Who are these people for whom the thought of not making that money causes them such stress and anguish?

...furthermore, what were they like as children?


Bingo.


This seems like a natural if pathological outgrowth of tech culture obsessed with newness. When a 3 year old phone is described as ancient, obsolete, or out of support for two years, how good could a 2 decade old compression system be?


It's so ancient that it makes you assume that it has to be truly exceptional to survive that long in such an environment.


Exceptional might be the wrong term but I think there's a plateau effect: MP3 was the first mainstream codec to reach the level where most people didn't perceive any drawbacks and there's a huge inertial benefit.

I don't regret ripping my entire collection as AAC / lossless but I also acknowledge that the space savings are basically a waste of time for anyone not using good speakers / headphones in a very quiet environment, and outside of a handful of pieces susceptible to pre-echo lossless was a hedge against double-encoding in the somewhat unlikely event that the future codec landscape changes dramatically.


Modern compression schemes are better, but for most people the difference is academic.


No argument: I even have a (very few) recordings where pre-echo is noticeable but I think we're prone to over-estimating things like that versus universal support.


If the value of click-inducing wrongness wasn't such a well-understood force one would have to wonder how exactly all those writers were incentivized by owners of not-yet-free formats.

As it stands though, we just get to apply Occham: in online news media, A/Bing truth vs lies for clicks has a clear winner.


This is a symptom of PR copy paste article writing.


Exactly, they are all variations on Fraunhofer's termination announcement which of course recommends modern replacements instead of telling customers to use MP3 for free.


We are in a word where success as a write is churning out 2 fluff pieces of click bait rather than one research article.

The writers at all the AOL and Gawker franchises are the end result of this trend - a million monkeys sitting at typewriters.


Betcha it generated a lot of clicks.


tech "journalists" write about things they understand poorly.
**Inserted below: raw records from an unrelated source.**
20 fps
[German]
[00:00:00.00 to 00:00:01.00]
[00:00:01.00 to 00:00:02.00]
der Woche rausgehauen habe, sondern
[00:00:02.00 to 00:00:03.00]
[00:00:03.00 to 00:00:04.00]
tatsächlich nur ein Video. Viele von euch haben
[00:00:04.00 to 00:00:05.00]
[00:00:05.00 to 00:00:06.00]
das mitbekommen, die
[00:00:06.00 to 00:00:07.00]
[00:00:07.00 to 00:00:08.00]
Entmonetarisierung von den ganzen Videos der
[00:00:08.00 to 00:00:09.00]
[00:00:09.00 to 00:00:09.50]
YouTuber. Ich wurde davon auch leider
I'd love to have more insight into where the groupthink on this comes from though. maybe they're more familiar with covering other industries where an expired patent might mean that a pharma company would cease production of their brand name pill (and let generics sell it at lower margins instead)?
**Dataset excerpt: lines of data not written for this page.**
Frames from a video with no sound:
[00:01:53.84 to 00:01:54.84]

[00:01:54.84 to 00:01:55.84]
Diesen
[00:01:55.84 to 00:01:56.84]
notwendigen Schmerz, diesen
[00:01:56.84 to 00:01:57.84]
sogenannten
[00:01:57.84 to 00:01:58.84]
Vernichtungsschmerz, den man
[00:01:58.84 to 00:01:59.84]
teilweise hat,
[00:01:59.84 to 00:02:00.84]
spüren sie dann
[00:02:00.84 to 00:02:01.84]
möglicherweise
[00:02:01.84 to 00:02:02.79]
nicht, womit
The did the classic lazy news thing of publishing a press release and with a new title. Nothing more than low value news filler.


Gizmodo has a history, in recent years, of this kind of ignorance. Something has changed in their hiring practices, it seems.


Not at all surreal when you keep in mind that the world turns on money. From that point of view MP3 is indeed dead.


Depends on whose money. For anyone who does not profit from those patents (>99.99% of the world) they'll save licence fees, which would mean more money for them.


I think his implication is that patentholders encourage the support/use of the format, abstract as it is (a concrete example being PC vendors obliged to sell windows machines only).


I see your point, but like the author I think mp3 has plenty of inertia even from this point in time. Even if I overestimate mp3 usage nowadays, those other journos are getting ahead of themselves.